Cell Mol Life Sci. 2011 Jan;68(2):205-18. doi: 10.1007/s00018-010-0527-z. Epub 2010 Sep 17.
Although considerable advances in our understanding of the mechanisms of phosphate homeostasis and skeleton mineralization have recently been made, little is known about the initial events involving the detection of changes in the phosphate serum concentrations and the subsequent downstream regulation cascade. Recent data has strengthened a long-established hypothesis that a phosphate-sensing mechanism may be present in various organs. Such a phosphate sensor would detect changes in serum or local phosphate concentration and would inform the body, the local environment, or the individual cell. This suggests that phosphate in itself could represent a signal regulating multiple factors necessary for diverse biological processes such as bone or vascular calcification. This review summarizes findings supporting the possibility that phosphate represents a signaling molecule, particularly in bone and cartilage, but also in other tissues. The involvement of various signaling pathways (ERK1/2), transcription factors (Fra-1, Runx2) and phosphate transporters (PiT1, PiT2) is discussed.

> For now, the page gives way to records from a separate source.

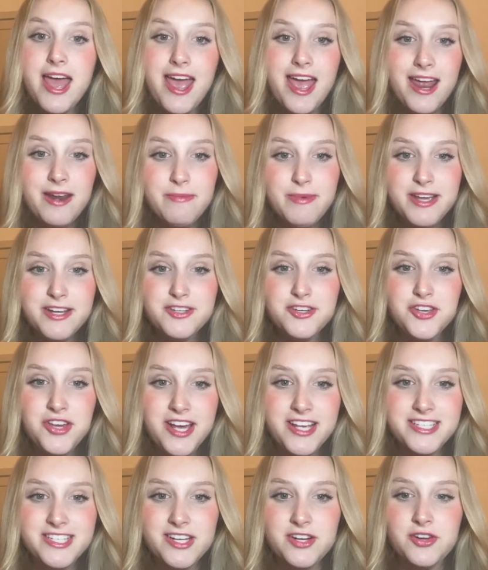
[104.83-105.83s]
and make sure you
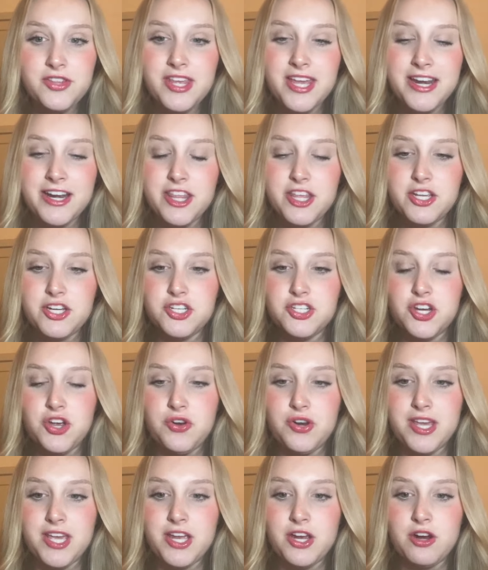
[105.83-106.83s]
guys stay to the end of the show
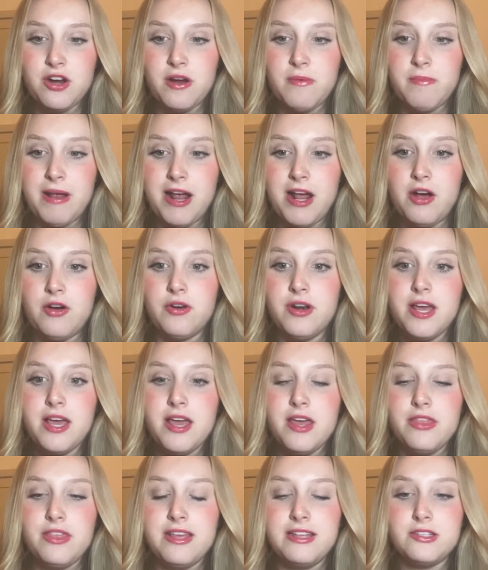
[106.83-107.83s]
to hear about
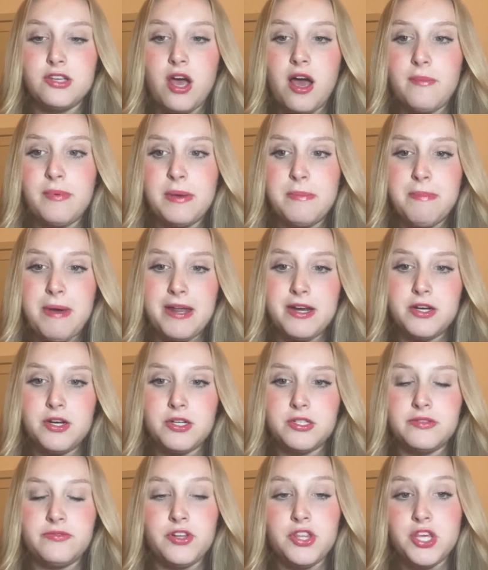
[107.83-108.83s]
the top
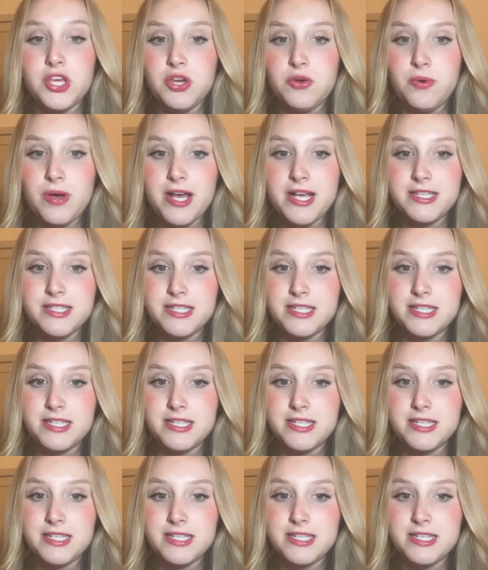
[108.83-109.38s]
competitors for the U.S.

尽管最近在理解磷酸盐稳态和骨骼矿化机制方面取得了相当大的进展,但对于涉及检测血清磷酸盐浓度变化以及随后的下游调节级联的初始事件知之甚少。最近的数据加强了一个长期存在的假设,即可能存在于各种器官中的磷酸盐感应机制。这种磷酸盐传感器可以检测血清或局部磷酸盐浓度的变化,并向身体、局部环境或单个细胞发出信号。这表明磷酸盐本身可能代表一种信号,调节多种生物过程所必需的多种因素,如骨骼或血管钙化。这篇综述总结了支持磷酸盐作为信号分子的可能性的发现,特别是在骨骼和软骨中,但也在其他组织中。还讨论了涉及各种信号通路(ERK1/2)、转录因子(Fra-1、Runx2)和磷酸盐转运蛋白(PiT1、PiT2)的作用。